[What you need to do]: Each record below should be returned word for word, with no pictures included.
------
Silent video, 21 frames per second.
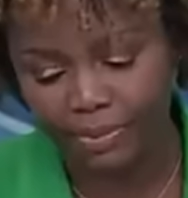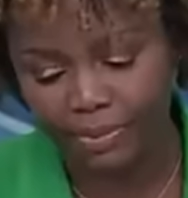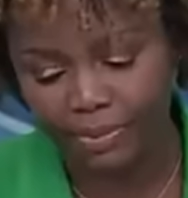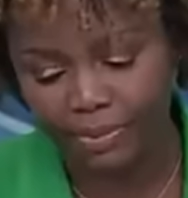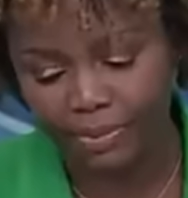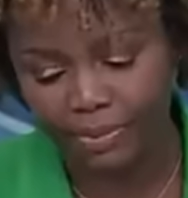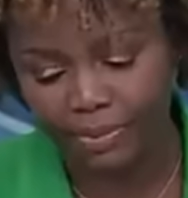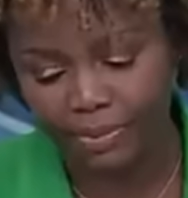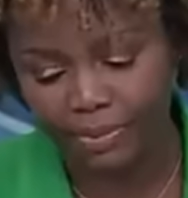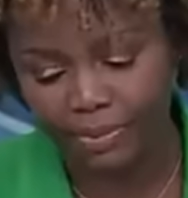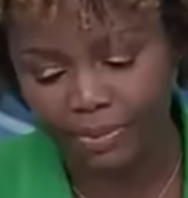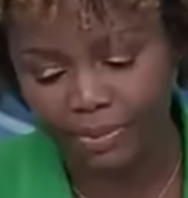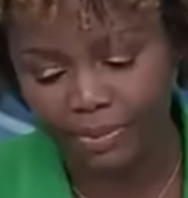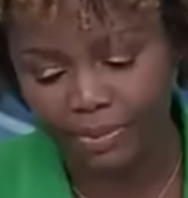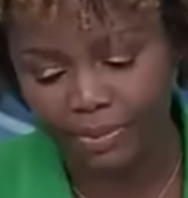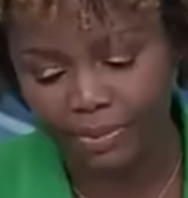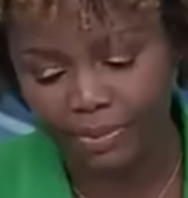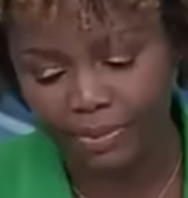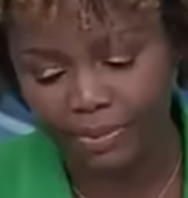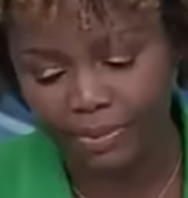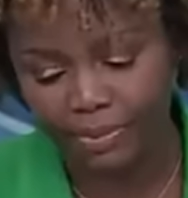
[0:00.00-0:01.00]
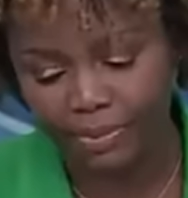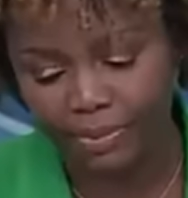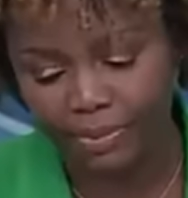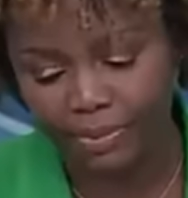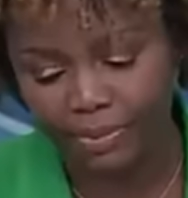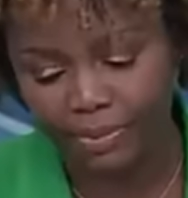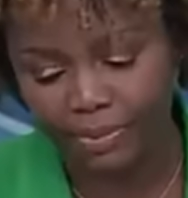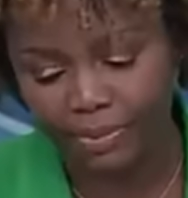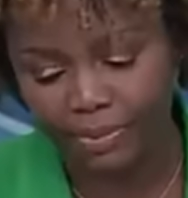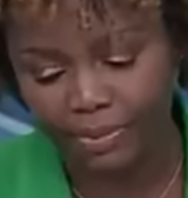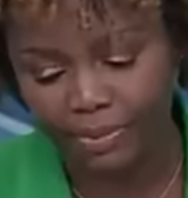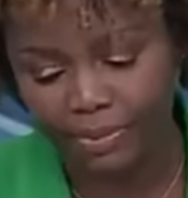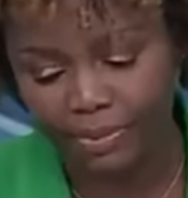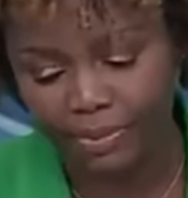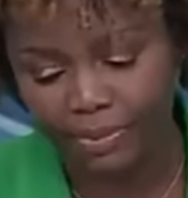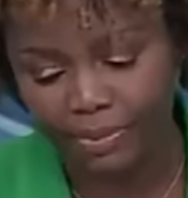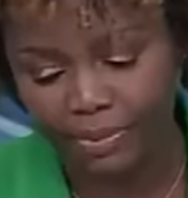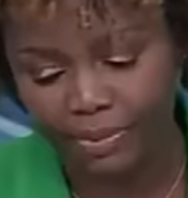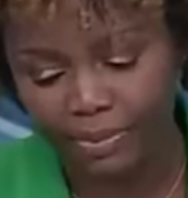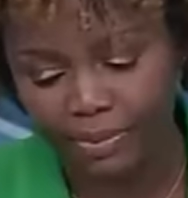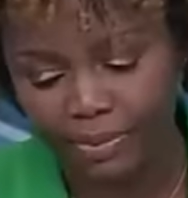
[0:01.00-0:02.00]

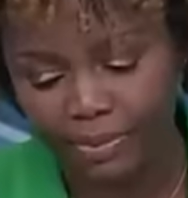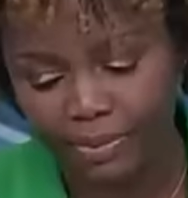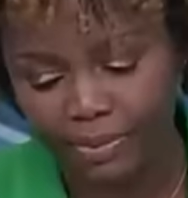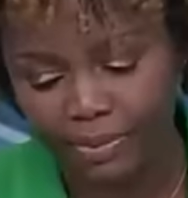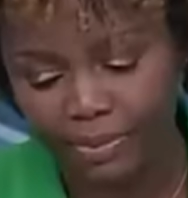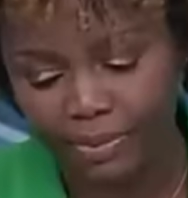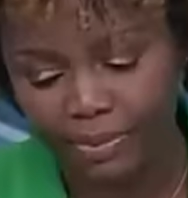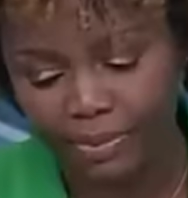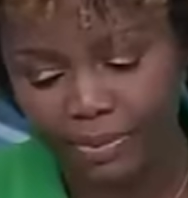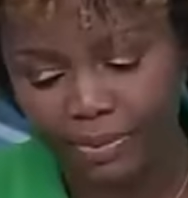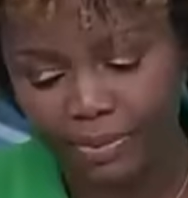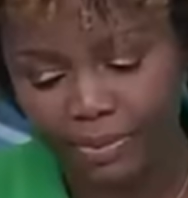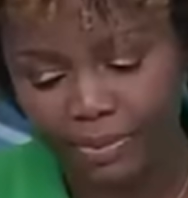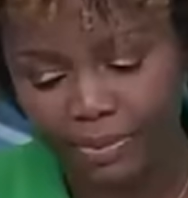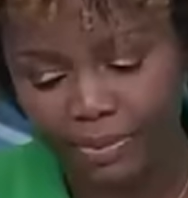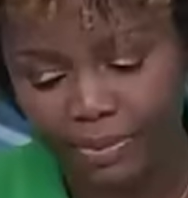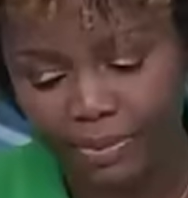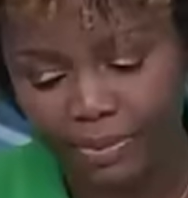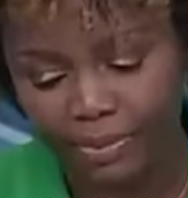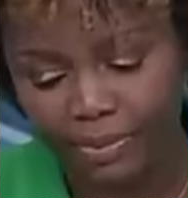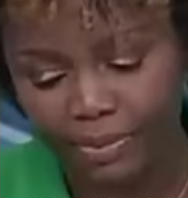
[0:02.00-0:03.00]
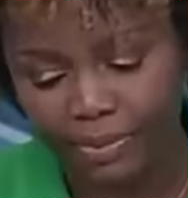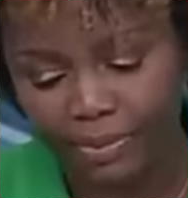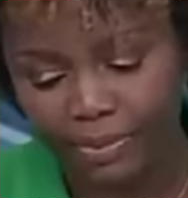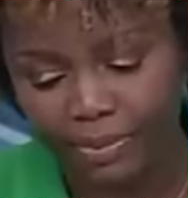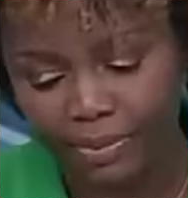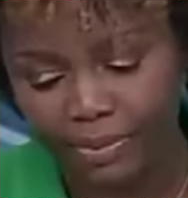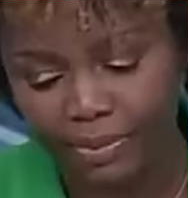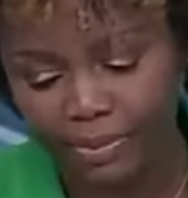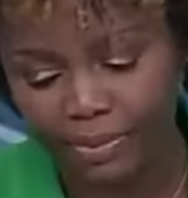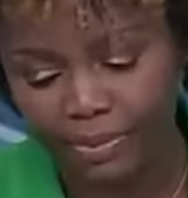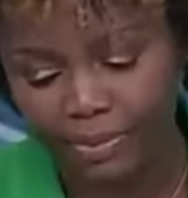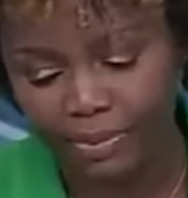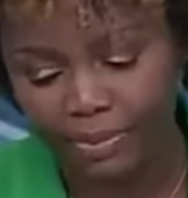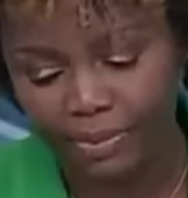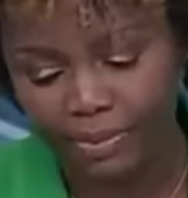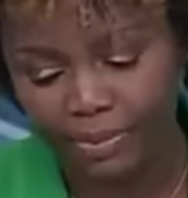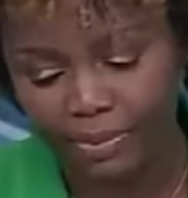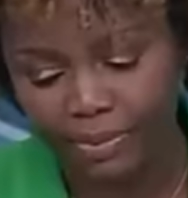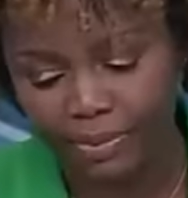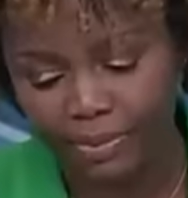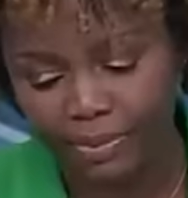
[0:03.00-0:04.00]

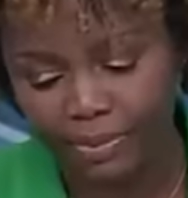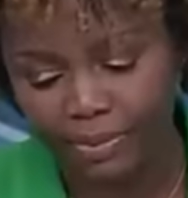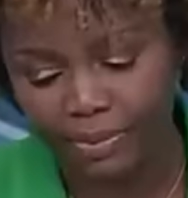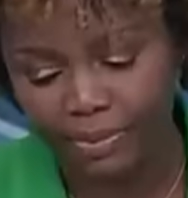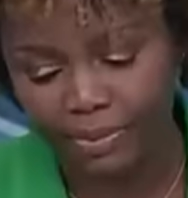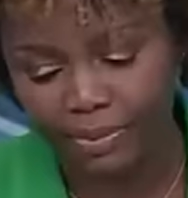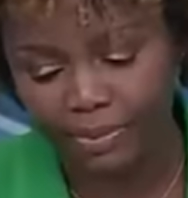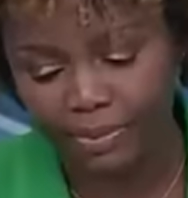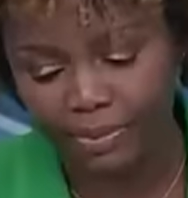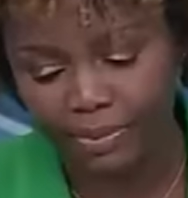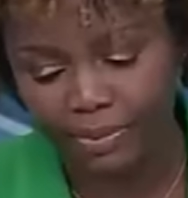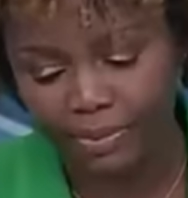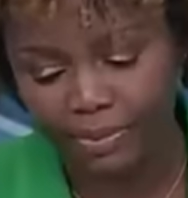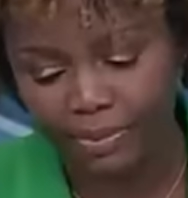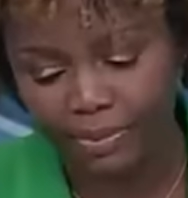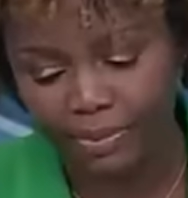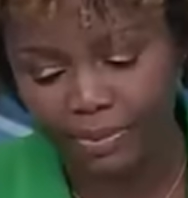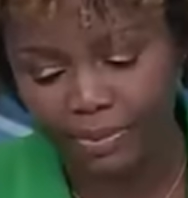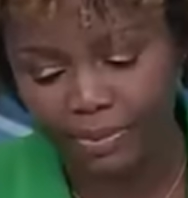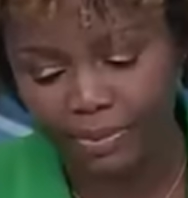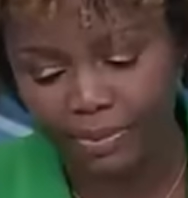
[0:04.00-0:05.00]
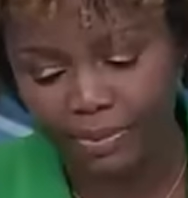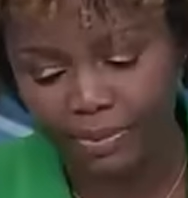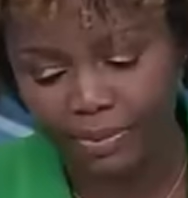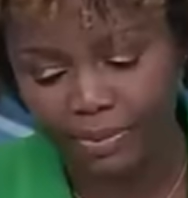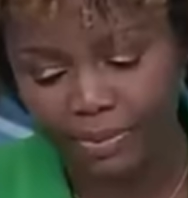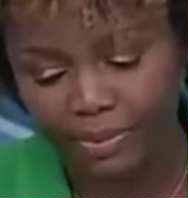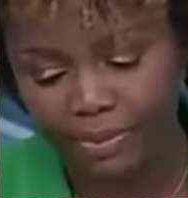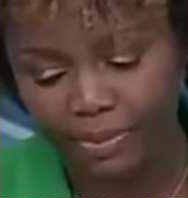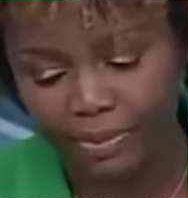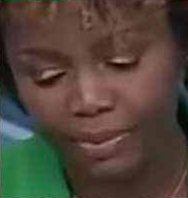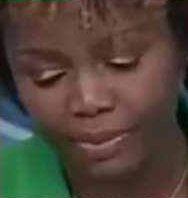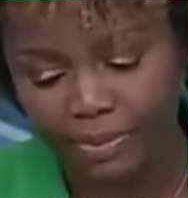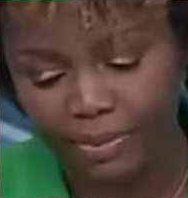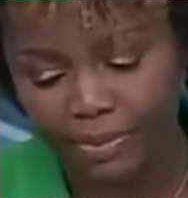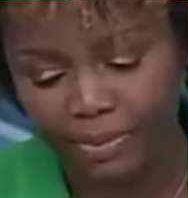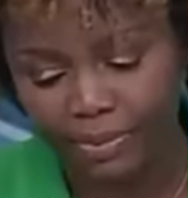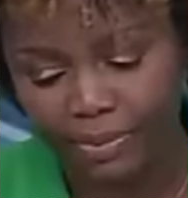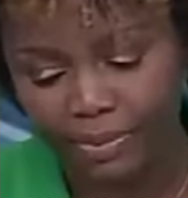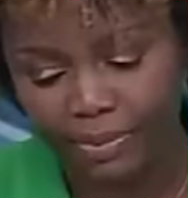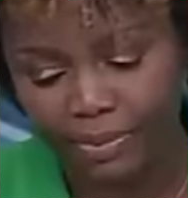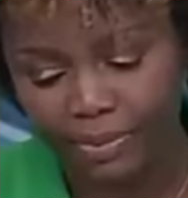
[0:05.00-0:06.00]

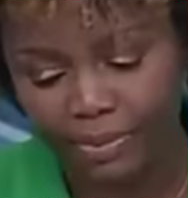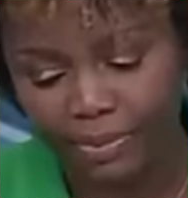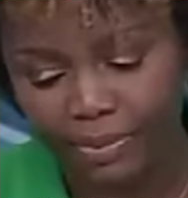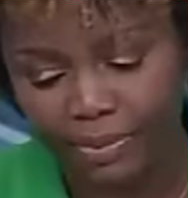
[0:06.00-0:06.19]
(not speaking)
------
[Exercise output]:
Silent video, 21 frames per second.
[0:00.00-0:01.00]
[0:01.00-0:02.00]

[0:02.00-0:03.00]
[0:03.00-0:04.00]

[0:04.00-0:05.00]
[0:05.00-0:06.00]

[0:06.00-0:06.19]
(not speaking)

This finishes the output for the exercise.